* Exercise details
Restate, exactly and without pictures, the lines from the start of the listing below through the line holding "[00:00:13.00 to 00:00:13.05]".

######

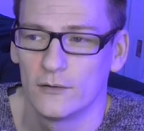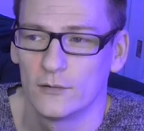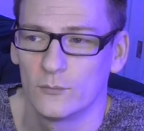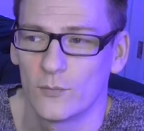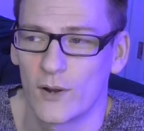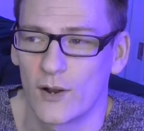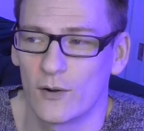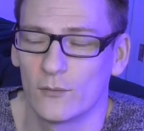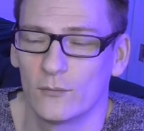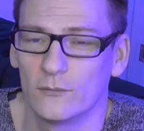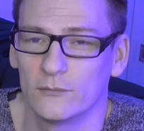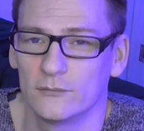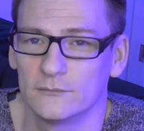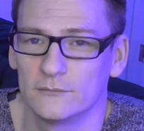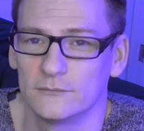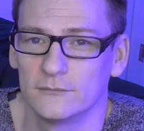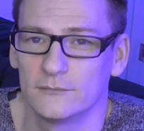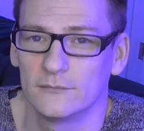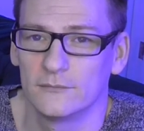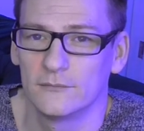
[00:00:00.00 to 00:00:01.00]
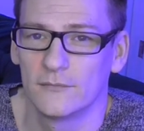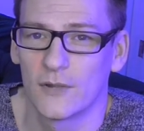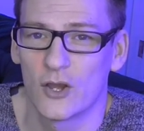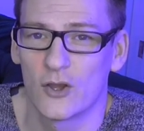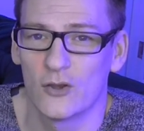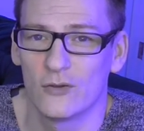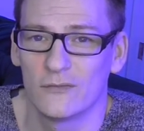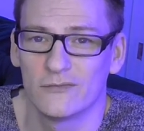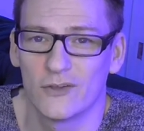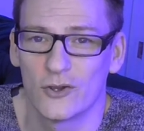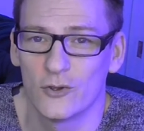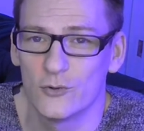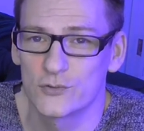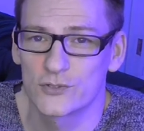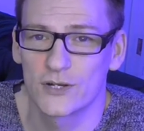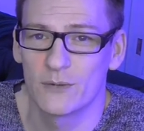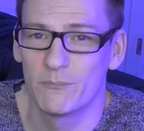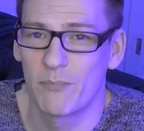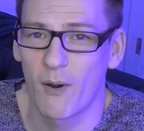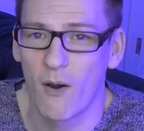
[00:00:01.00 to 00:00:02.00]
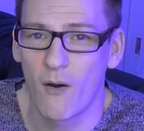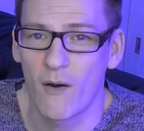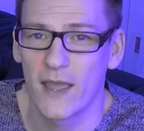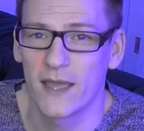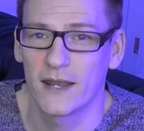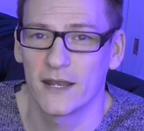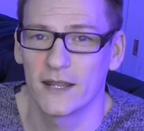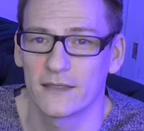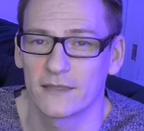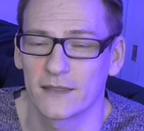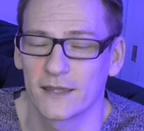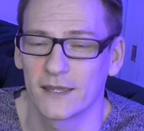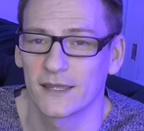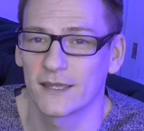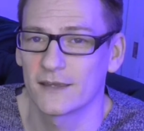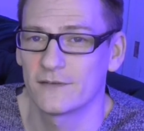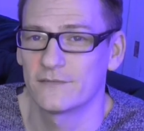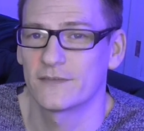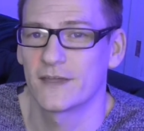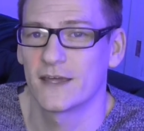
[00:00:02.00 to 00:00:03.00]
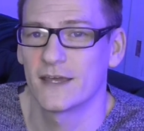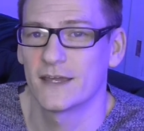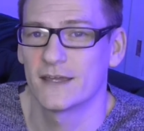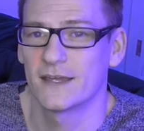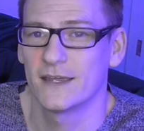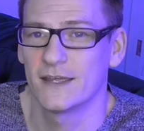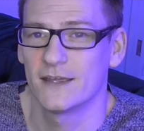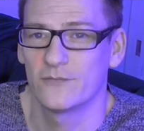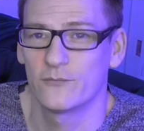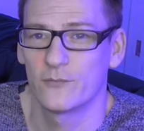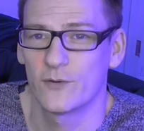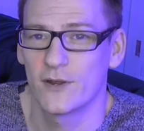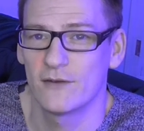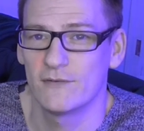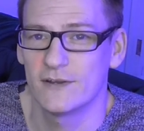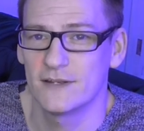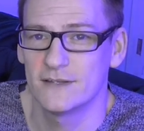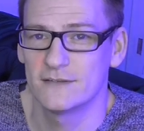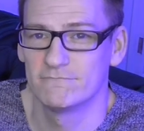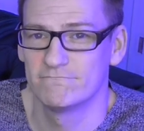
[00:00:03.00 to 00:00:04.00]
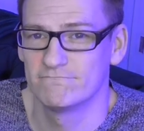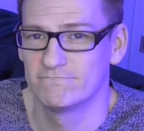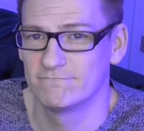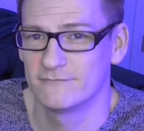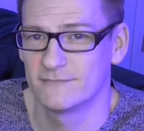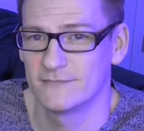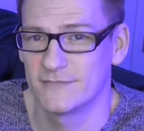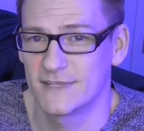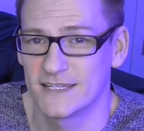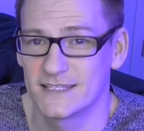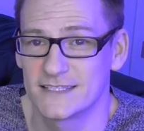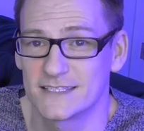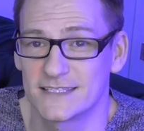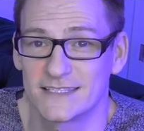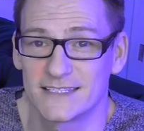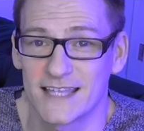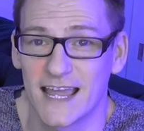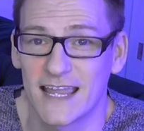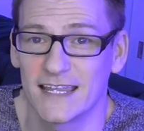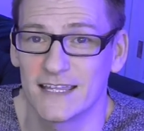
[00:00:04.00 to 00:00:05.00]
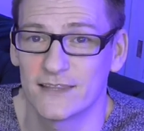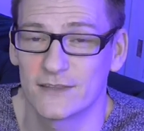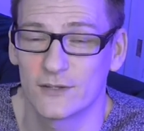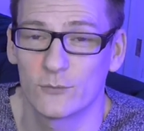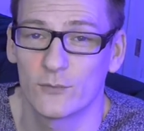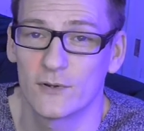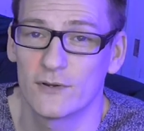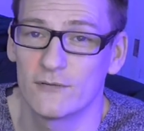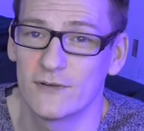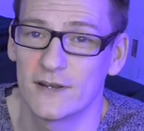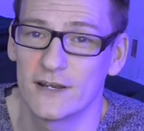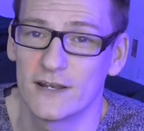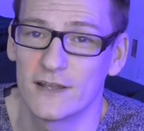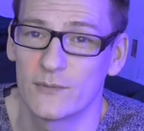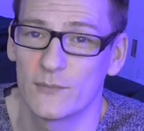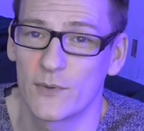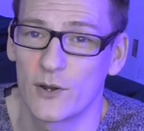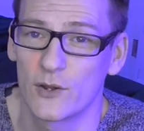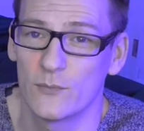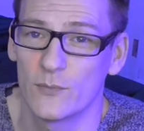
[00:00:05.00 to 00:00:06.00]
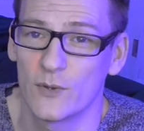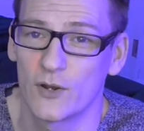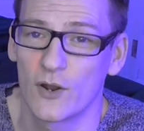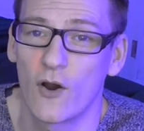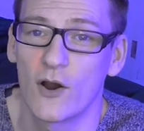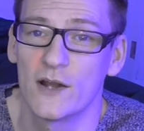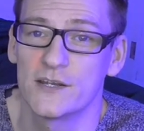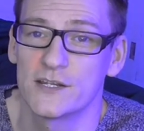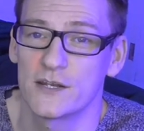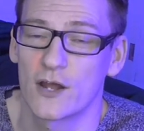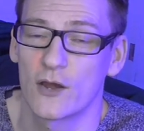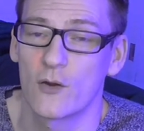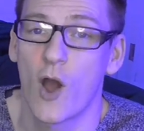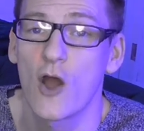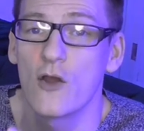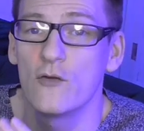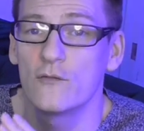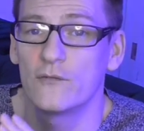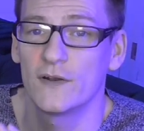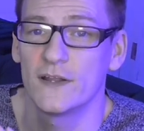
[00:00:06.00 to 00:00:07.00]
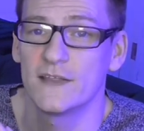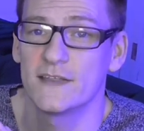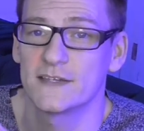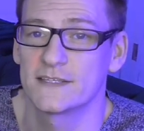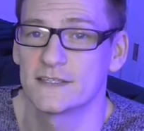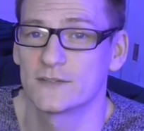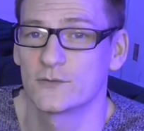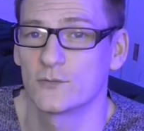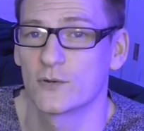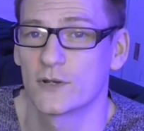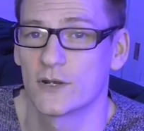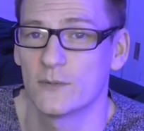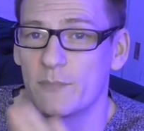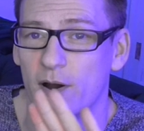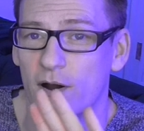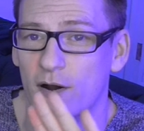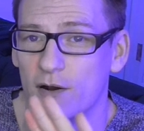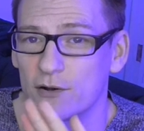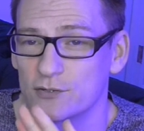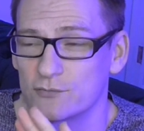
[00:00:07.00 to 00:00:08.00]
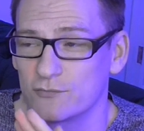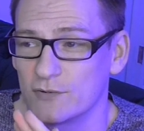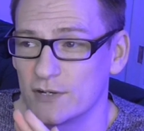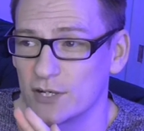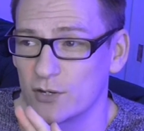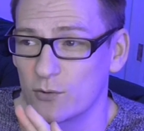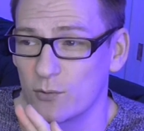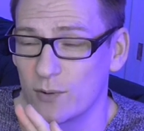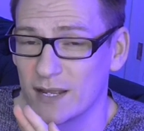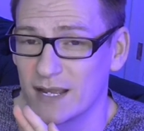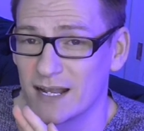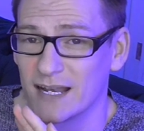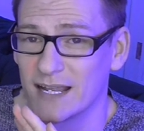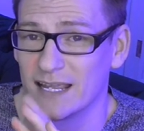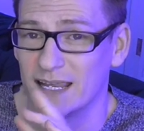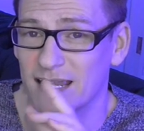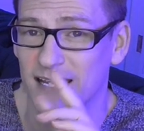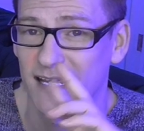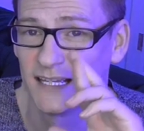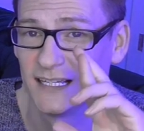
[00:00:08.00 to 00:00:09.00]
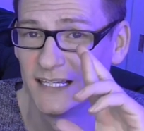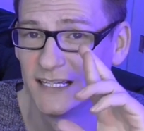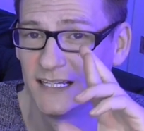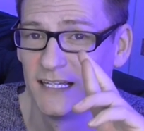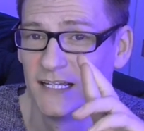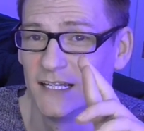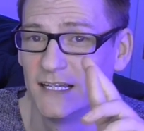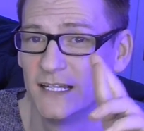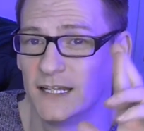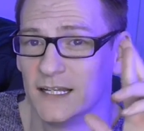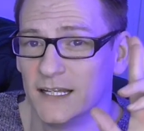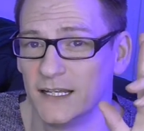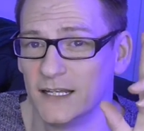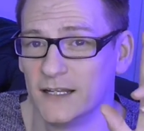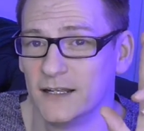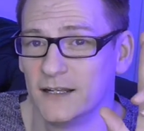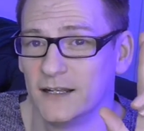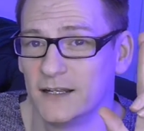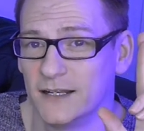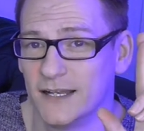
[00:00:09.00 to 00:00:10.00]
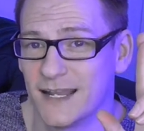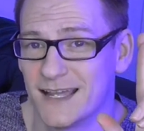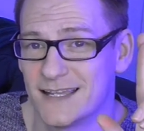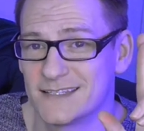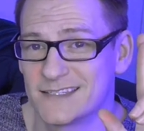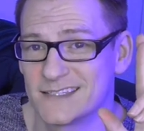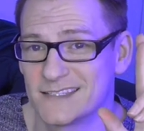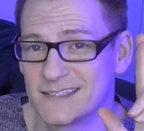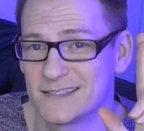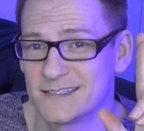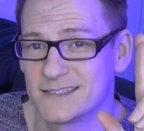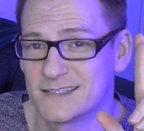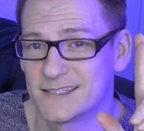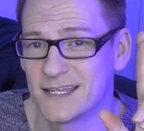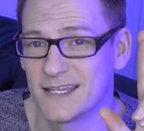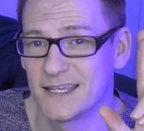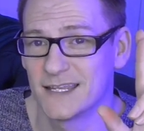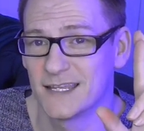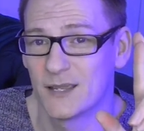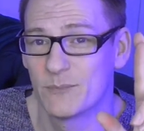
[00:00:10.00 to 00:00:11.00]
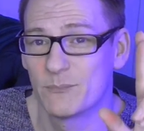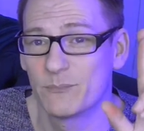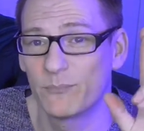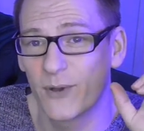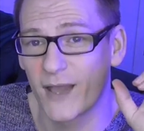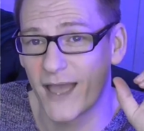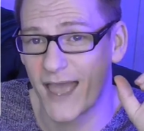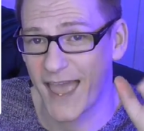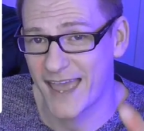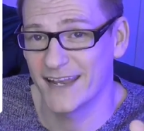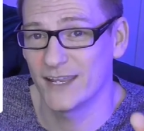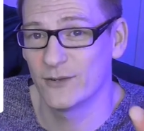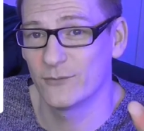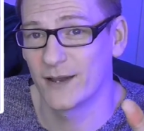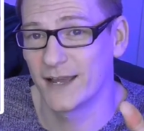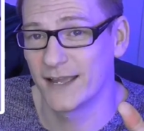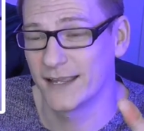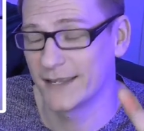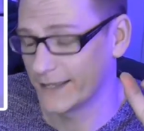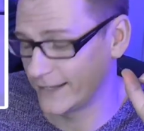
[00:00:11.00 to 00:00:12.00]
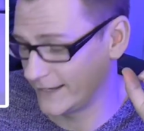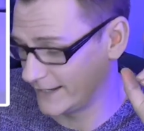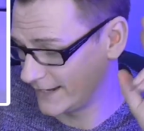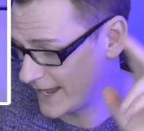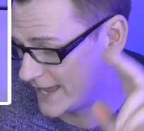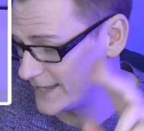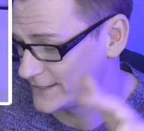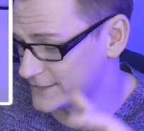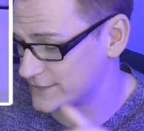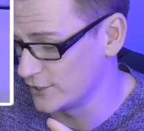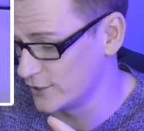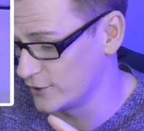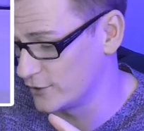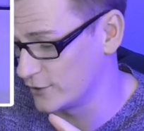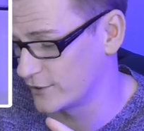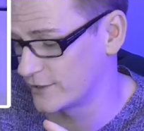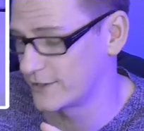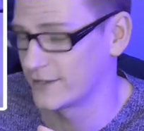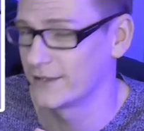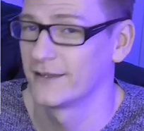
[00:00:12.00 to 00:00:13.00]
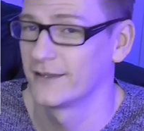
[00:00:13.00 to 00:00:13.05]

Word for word: well who's going to buy anything if they're if we're in this state that we're in at the moment? I don't know. Hopefully, this is all going to pass really quickly. Let's see. But anyway, let's look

######

* The completed task
[00:00:00.00 to 00:00:01.00]
[00:00:01.00 to 00:00:02.00]
[00:00:02.00 to 00:00:03.00]
[00:00:03.00 to 00:00:04.00]
[00:00:04.00 to 00:00:05.00]
[00:00:05.00 to 00:00:06.00]
[00:00:06.00 to 00:00:07.00]
[00:00:07.00 to 00:00:08.00]
[00:00:08.00 to 00:00:09.00]
[00:00:09.00 to 00:00:10.00]
[00:00:10.00 to 00:00:11.00]
[00:00:11.00 to 00:00:12.00]
[00:00:12.00 to 00:00:13.00]
[00:00:13.00 to 00:00:13.05]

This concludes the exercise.